"""
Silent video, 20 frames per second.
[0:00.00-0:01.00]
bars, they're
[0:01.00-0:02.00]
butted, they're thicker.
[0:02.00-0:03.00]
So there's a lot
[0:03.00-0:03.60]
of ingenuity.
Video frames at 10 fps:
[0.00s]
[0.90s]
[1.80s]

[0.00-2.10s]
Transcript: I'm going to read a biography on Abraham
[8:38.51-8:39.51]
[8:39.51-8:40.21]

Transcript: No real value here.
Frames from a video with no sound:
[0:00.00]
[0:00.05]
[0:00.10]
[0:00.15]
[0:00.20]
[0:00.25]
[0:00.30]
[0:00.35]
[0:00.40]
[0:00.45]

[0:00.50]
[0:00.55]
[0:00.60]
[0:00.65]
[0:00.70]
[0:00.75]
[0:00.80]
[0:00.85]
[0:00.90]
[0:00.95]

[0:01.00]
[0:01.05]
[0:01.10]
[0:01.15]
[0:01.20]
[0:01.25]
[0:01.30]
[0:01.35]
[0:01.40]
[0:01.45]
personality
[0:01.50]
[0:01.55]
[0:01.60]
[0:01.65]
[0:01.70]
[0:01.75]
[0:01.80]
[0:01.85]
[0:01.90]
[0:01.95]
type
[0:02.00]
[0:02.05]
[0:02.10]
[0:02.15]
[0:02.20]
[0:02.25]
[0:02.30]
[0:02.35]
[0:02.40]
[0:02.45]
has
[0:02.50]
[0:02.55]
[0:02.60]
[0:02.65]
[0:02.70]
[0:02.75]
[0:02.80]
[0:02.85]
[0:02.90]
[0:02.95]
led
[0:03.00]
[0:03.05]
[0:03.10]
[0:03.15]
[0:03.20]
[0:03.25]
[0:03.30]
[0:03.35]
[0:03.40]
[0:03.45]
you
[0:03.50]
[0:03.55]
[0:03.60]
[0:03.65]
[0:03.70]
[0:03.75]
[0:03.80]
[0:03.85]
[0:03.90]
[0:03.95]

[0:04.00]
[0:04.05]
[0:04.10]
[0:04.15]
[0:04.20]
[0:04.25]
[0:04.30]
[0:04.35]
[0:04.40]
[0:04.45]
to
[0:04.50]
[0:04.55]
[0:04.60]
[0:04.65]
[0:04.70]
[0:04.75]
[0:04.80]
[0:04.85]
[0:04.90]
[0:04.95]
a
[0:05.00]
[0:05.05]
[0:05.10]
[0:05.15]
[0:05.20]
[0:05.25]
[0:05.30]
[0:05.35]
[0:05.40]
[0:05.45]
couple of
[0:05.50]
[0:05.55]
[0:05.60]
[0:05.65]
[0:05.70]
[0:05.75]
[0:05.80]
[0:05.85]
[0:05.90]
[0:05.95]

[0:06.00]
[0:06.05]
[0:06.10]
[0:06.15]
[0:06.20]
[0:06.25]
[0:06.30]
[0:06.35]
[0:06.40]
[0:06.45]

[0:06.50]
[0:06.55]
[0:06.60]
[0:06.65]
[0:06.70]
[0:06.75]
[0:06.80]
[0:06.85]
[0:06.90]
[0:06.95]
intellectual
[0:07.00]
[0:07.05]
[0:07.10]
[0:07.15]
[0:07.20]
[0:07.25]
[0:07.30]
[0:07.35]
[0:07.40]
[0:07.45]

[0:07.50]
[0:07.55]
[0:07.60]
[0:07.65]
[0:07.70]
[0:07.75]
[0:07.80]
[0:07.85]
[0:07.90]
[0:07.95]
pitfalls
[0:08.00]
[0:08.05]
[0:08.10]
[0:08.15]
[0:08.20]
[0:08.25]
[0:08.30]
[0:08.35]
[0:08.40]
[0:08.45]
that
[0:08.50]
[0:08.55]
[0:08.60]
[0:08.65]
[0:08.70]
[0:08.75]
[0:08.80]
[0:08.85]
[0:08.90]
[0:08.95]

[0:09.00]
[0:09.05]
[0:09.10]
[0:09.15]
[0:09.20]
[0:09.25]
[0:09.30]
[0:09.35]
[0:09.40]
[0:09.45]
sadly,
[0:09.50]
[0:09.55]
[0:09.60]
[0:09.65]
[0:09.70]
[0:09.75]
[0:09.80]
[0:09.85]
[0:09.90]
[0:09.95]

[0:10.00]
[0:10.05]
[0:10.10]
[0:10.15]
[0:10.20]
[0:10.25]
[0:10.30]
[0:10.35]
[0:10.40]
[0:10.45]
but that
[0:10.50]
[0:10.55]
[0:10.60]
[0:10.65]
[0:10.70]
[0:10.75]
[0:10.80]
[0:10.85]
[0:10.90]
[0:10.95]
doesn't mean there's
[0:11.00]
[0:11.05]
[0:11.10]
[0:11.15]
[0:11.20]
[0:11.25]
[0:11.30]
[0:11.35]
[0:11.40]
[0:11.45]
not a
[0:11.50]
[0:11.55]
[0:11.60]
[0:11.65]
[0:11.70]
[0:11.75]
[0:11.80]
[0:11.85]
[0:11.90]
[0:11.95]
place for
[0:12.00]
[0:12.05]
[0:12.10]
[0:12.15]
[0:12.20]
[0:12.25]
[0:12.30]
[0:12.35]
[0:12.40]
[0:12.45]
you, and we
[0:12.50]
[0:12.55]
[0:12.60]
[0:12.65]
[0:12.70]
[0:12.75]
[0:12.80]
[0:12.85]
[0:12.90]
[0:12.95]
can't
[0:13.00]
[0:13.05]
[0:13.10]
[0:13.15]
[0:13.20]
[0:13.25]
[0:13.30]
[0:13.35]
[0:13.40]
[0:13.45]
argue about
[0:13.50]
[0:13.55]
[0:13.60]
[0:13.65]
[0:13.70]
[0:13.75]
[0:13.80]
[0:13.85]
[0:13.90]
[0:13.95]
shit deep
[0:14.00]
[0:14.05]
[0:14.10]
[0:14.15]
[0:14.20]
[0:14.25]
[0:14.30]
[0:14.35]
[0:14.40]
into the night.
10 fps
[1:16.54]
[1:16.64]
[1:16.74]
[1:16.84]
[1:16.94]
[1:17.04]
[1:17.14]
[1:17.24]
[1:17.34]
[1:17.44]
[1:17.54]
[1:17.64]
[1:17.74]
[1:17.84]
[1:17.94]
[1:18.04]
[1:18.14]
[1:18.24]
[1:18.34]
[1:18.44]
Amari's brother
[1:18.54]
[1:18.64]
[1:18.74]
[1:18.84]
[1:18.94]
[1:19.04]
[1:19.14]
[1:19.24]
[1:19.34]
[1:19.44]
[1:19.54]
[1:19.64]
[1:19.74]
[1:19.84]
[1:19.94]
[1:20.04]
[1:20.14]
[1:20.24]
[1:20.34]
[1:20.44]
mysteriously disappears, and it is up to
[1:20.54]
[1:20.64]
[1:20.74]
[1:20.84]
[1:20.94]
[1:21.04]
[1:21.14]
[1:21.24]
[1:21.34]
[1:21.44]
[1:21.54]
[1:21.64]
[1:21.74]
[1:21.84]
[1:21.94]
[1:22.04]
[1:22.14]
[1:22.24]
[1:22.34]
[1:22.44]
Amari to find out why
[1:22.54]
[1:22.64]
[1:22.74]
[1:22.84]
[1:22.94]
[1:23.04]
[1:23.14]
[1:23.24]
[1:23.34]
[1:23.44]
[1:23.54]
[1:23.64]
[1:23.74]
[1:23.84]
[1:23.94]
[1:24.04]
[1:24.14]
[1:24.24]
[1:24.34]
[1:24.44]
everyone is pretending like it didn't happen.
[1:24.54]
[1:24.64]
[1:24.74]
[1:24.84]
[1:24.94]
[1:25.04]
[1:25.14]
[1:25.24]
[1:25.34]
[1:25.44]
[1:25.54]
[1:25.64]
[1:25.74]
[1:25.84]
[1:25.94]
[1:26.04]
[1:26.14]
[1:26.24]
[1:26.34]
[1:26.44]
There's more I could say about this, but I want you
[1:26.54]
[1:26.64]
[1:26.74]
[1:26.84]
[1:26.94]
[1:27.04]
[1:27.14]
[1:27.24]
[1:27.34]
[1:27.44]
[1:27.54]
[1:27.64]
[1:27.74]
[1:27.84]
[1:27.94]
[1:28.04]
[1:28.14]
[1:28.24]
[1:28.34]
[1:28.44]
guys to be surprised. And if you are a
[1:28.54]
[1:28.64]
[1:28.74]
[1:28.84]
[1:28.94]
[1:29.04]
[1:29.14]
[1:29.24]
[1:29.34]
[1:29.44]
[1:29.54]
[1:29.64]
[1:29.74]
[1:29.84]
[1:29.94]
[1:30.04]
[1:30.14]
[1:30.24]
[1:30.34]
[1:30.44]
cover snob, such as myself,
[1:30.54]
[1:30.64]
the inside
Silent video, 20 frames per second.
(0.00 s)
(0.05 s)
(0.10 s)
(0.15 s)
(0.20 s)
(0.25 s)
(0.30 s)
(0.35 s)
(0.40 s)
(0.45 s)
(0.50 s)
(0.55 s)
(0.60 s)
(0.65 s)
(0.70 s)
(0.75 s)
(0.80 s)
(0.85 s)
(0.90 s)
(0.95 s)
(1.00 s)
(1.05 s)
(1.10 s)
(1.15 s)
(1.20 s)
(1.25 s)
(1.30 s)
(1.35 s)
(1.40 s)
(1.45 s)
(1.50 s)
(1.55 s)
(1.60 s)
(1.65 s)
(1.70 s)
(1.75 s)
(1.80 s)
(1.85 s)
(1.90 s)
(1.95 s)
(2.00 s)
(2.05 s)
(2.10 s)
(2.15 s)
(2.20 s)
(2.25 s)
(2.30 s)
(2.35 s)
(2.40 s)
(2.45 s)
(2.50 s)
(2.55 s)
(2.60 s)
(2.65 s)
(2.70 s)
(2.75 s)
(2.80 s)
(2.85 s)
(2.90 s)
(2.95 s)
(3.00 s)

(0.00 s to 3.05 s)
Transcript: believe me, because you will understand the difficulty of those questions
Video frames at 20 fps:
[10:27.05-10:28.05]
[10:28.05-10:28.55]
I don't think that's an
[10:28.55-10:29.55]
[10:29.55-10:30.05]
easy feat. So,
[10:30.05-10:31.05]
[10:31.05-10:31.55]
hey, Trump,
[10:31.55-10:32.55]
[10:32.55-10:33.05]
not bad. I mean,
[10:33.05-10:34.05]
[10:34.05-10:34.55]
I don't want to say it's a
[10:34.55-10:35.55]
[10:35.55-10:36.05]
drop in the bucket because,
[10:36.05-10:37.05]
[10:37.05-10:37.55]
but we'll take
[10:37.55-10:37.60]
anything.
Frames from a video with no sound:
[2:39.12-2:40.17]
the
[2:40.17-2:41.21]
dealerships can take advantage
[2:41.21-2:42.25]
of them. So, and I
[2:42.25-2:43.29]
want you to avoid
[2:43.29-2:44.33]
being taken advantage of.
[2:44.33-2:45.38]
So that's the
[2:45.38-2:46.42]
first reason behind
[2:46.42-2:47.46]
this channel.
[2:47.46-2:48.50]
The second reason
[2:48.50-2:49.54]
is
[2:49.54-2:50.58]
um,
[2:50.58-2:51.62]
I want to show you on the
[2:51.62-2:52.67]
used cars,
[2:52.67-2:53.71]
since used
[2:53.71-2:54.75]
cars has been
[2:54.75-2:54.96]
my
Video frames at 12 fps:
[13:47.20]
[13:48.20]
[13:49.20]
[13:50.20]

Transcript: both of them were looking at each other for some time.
"""
INSTRUCTIONS TO FOLLOW: From the listing above, return each line with the word "Transcript".

RESPONSE TO THIS EXERCISE:
Transcript: I'm going to read a biography on Abraham
Transcript: No real value here.
Transcript: believe me, because you will understand the difficulty of those questions
Transcript: both of them were looking at each other for some time.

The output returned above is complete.